MergeToOriginalLayer()
Merges the LoHa adaptation into the base layer and returns the merged layer.
public override ILayer<T> MergeToOriginalLayer()
Returns
- ILayer<T>
A new DenseLayer with LoHa weights merged into the base layer's weights.
Remarks
This method computes the full LoHa weight delta by summing all Hadamard products: ΔW = scaling * sum over rank of (A[i] ⊙ B[i])
The delta is then added to the base layer's weights to create a merged layer.
For Beginners: This "bakes in" your LoHa adaptation to create a regular Dense layer.
The merging process:
- Computes the full weight delta from all A[i] and B[i] matrices using Hadamard products
- Adds this delta to the base layer's existing weights
- Copies biases unchanged (LoHa doesn't modify biases)
- Creates a new DenseLayer with the merged weights
After merging, you have a single layer that includes all the learned adaptations, making inference faster and simpler.
Exceptions
- InvalidOperationException
Thrown when the base layer type is not DenseLayer or FullyConnectedLayer.
ResetState()
Resets the internal state of both the base layer and LoHa adapter.
public override void ResetState()
Remarks
For Beginners: This clears the memory of the adapter and base layer.

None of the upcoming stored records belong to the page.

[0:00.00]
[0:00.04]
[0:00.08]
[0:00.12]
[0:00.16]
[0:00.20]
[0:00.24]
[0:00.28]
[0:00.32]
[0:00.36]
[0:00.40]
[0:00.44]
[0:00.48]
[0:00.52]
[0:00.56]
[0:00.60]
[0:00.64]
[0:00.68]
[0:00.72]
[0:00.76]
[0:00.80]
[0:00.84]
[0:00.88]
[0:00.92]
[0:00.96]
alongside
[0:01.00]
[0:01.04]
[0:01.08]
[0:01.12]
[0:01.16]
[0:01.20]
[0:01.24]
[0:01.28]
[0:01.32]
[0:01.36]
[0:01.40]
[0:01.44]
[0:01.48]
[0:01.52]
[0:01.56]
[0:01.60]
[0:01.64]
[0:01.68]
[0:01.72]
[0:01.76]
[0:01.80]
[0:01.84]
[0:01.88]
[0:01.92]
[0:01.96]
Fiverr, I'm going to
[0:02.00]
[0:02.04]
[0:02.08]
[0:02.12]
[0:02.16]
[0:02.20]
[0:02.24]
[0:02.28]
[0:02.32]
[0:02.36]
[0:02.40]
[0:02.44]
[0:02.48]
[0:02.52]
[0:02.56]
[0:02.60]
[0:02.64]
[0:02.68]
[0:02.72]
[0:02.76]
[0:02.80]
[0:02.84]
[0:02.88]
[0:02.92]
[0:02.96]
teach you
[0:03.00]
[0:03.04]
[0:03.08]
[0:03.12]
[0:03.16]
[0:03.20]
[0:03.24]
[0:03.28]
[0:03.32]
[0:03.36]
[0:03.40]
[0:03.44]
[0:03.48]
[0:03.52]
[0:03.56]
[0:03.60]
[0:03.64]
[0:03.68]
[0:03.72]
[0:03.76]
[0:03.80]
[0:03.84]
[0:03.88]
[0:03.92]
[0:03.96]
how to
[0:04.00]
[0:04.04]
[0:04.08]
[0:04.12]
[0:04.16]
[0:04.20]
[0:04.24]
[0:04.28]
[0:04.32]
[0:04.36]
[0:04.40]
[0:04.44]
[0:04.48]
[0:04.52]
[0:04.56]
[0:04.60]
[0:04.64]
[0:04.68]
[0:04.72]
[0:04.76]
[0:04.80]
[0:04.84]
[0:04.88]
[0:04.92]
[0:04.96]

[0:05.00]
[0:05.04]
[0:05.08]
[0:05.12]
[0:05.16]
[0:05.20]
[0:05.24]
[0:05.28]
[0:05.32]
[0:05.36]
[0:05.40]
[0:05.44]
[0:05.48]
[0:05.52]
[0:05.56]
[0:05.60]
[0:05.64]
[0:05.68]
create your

It's useful when starting to process a completely new, unrelated batch of data.
SetParameters(Vector<T>)
Sets the layer parameters from a vector.
public override void SetParameters(Vector<T> parameters)
Parameters
parametersVector<T>Vector containing all LoHa parameters.
UpdateParameters(T)
Updates parameters using the specified learning rate.
public override void UpdateParameters(T learningRate)
Parameters
learningRateTThe learning rate for parameter updates.